- **REQUIRED WORK**
Can you transcribe the data exactly? Leave the pictures out.

Segment Start: SUPPLIED RECORDS

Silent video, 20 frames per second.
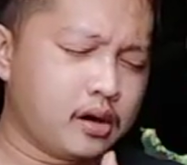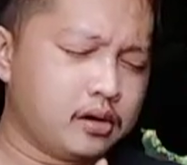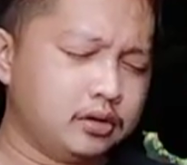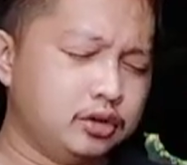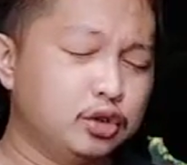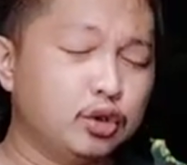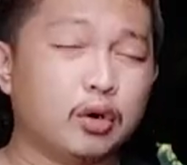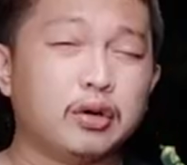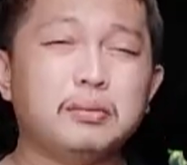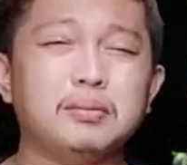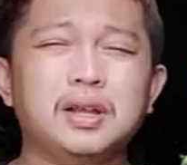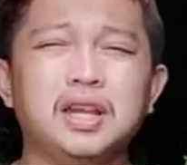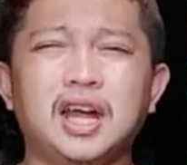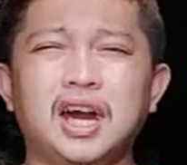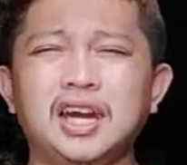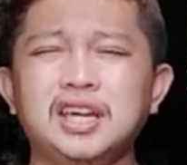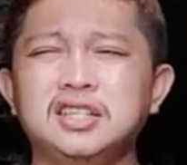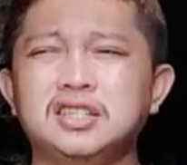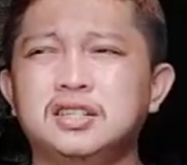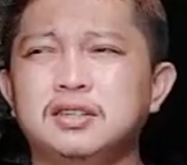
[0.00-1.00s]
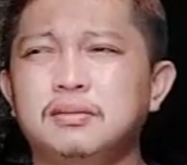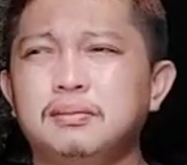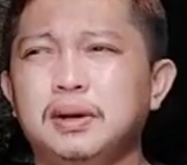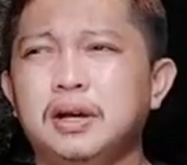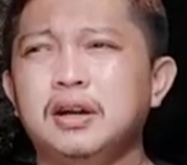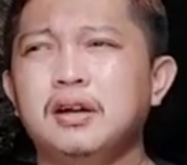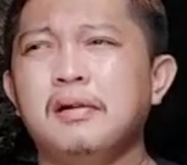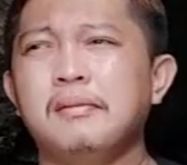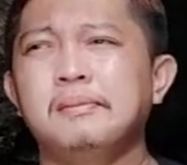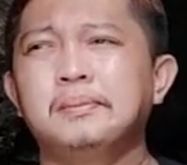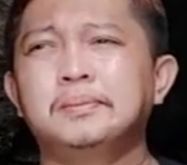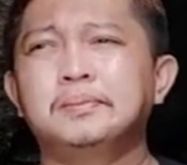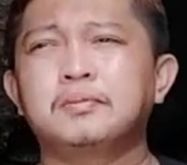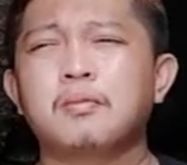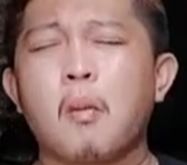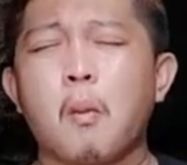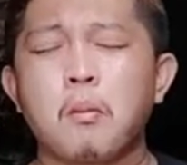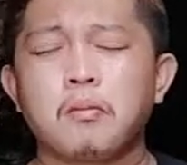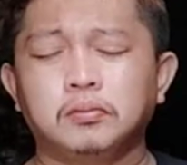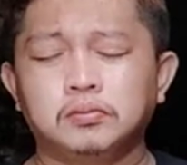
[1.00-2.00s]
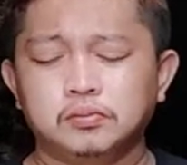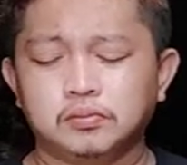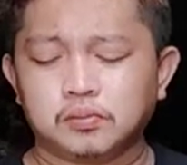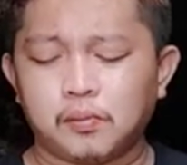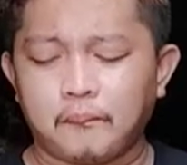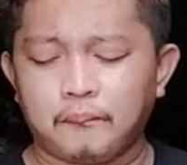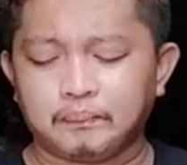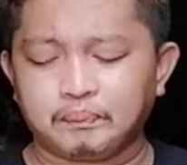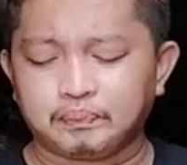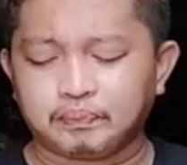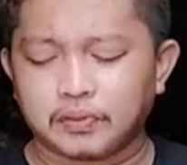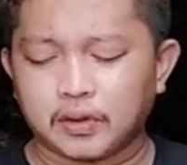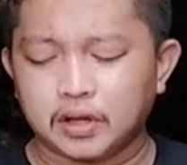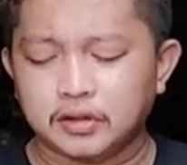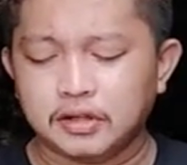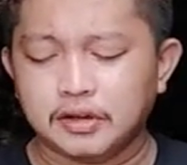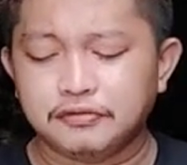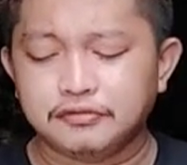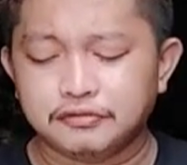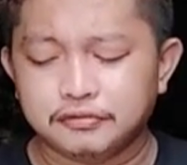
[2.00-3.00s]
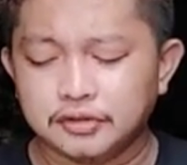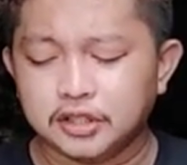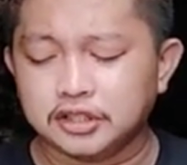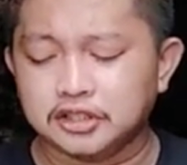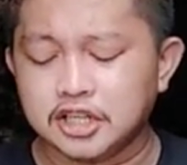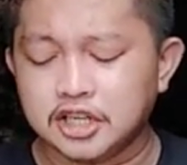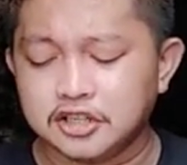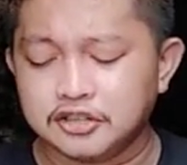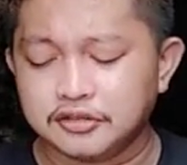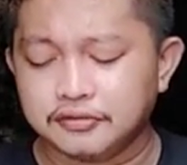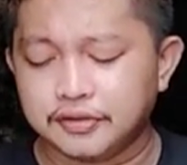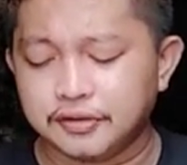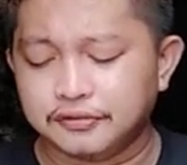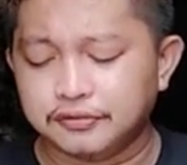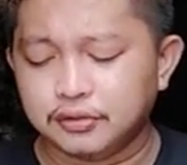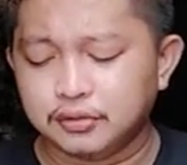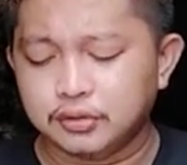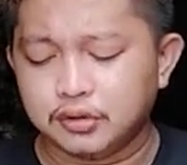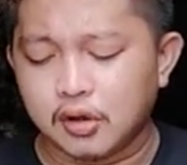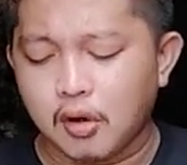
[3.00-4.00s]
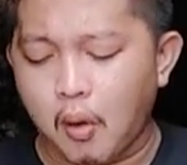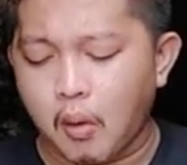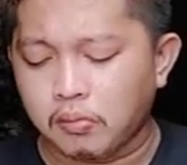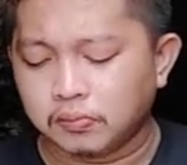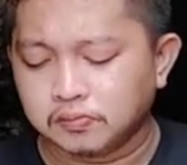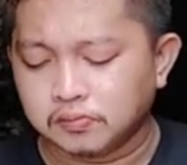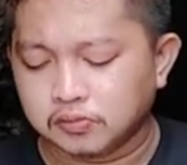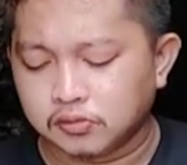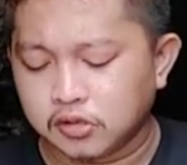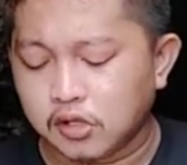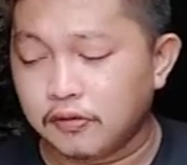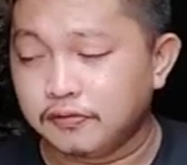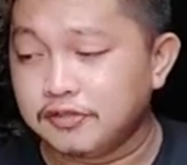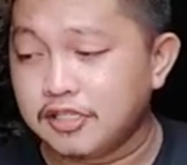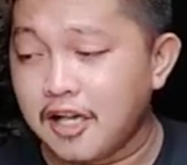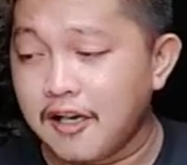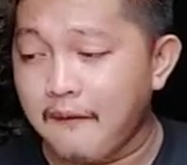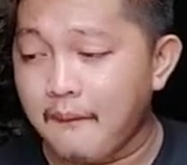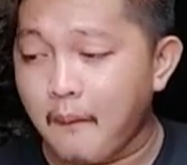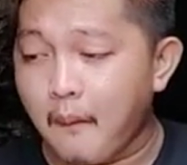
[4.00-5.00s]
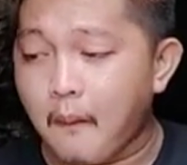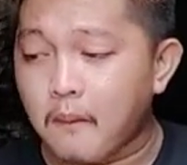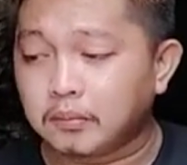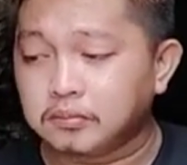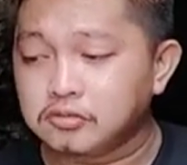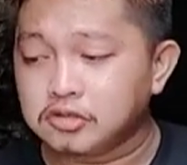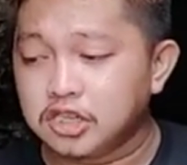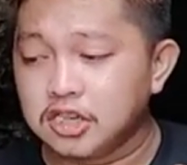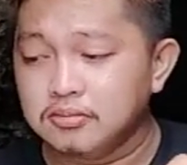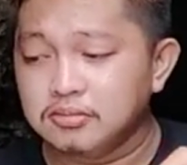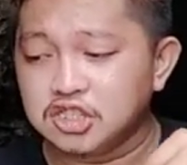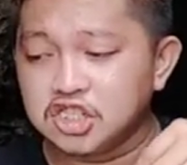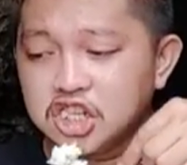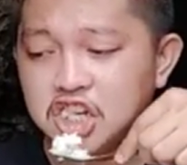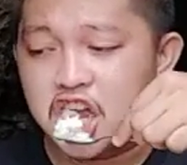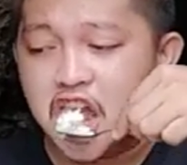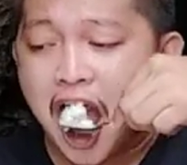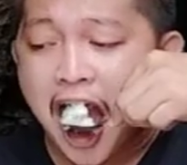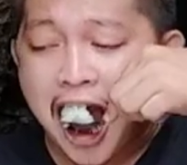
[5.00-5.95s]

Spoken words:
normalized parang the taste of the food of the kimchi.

Segment End: SUPPLIED RECORDS

- **OUTPUT OF THE TASK**
Silent video, 20 frames per second.
[0.00-1.00s]
[1.00-2.00s]
[2.00-3.00s]
[3.00-4.00s]
[4.00-5.00s]
[5.00-5.95s]

Spoken words:
normalized parang the taste of the food of the kimchi.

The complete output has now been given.